An experience with suicide

I tried to kill myself back in November.

I spent a week in the hospital after overdosing on Acetaminophen. Most of that week was spent on the behavioral health floor, where most stimuli was removed, and I was given a light set of clothes and a water bottle. I attended therapy groups multiple times a day and had daily appointments with my hospital-assigned psychiatrist. I was given a nightly prescription of Prozac, and when they felt I was no longer a danger to myself, they let me leave the hospital. The days after, I spent in a daze, easily overwhelmed by stimuli.

The weeks after were a pendulum. I was on Prozac for two weeks, and in that time, I stopped eating almost completely. After my next appointment, my psych doctor put me on Paxil, which I am still on. My appetite has doubled, and I’ve become terribly irritable. I’ve snapped at nearly all my friends and family, and I find it difficult to be around people for very long. I sleep almost all day because I’ve lost all energy, but, the Paxil works slightly. Despite the numerous symptoms, I’m told to stay on it, because it helps me at least a little bit everyday.

This is the hard road that I’ve been following, that I should’ve been following years ago. I’ve gone through most of high school with untreated major depression and anxiety, and it’s had a huge effect on my life. I’ve pushed friends and relationships away, I’ve failed classes, I’ve lost some of my religion, which used to be deeply important to me, and I’ve lost so much of the person I used to be. Depression has become my normal, and crawling my way out of this hole has been hell.
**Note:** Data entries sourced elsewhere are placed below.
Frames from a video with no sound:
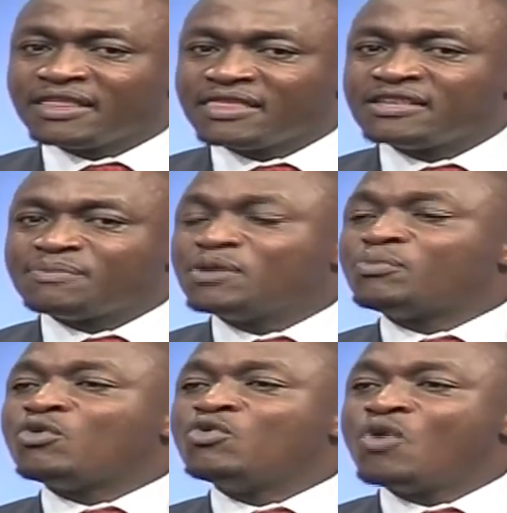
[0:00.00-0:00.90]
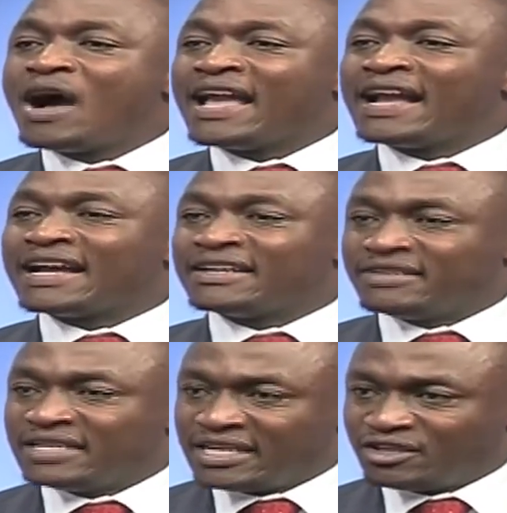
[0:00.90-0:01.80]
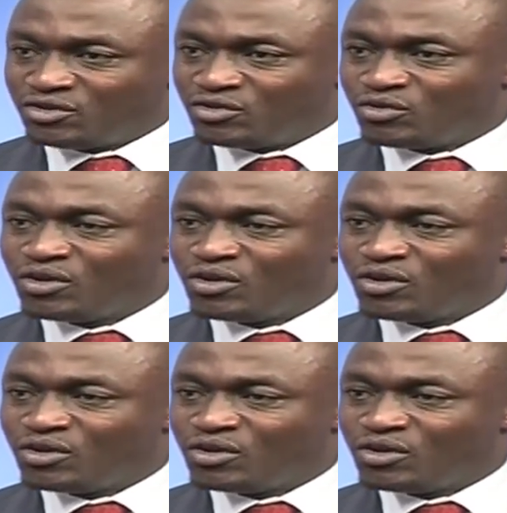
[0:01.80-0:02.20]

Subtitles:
These are people who I can't relate to.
This is why it’s so important to realize when you need help. This is the reason everyone needs to sit down and think hard about themselves and everyone in their lives. You can rarely tell when someone is drowning, and it’s even harder to realize when you’re drowning yourself. Sit down and think about how you might be struggling in everyday life. Do you find motivation hard to come by? Are you isolating yourself often? These are only a few things to look for, but it’s not difficult to talk to someone, and to have a support network of people you trust and can talk to.

Our generation does not take mental health seriously enough, this includes myself. For years, I denied anything was wrong with me because I didn’t understand how many ways depression presents itself, and I joked about depression myself. It’s easy to find yourself making jokes about serious subjects to avoid how uncomfortable it is to confront such subjects. It’s a defense mechanism of sorts. Few seem to realize how much depression and suicide affects our generation, just because how much of a joke it is to us. I never realized how serious it was until I experienced it for myself, and that’s not something I’d want anyone to go through. I sincerely hope some people can come to terms with their health before it’s too late. No matter where you are in life, at the top of the world, or falling into an abyss, depression affects all of us. Whether it’s a friend, a family member, a teacher, or even just a peer, there is someone in your life who is struggling and you can help them just by being there and encouraging them to seek professional help. It’s nothing to be ashamed of, and we as a generation consistently shame those who have to take medicine just to have some normalcy in their life. Joking about people killing themselves is cruel to those who struggle with suicidal ideations, and cruel in that it encourages others to joke about it.

So once more, I want everyone who reads this to sit for a while and consider all the ways depression affects your life, your community. Take just a few seconds to change your point of view. That small change in you causes a crack in the stigma of depression and suicide.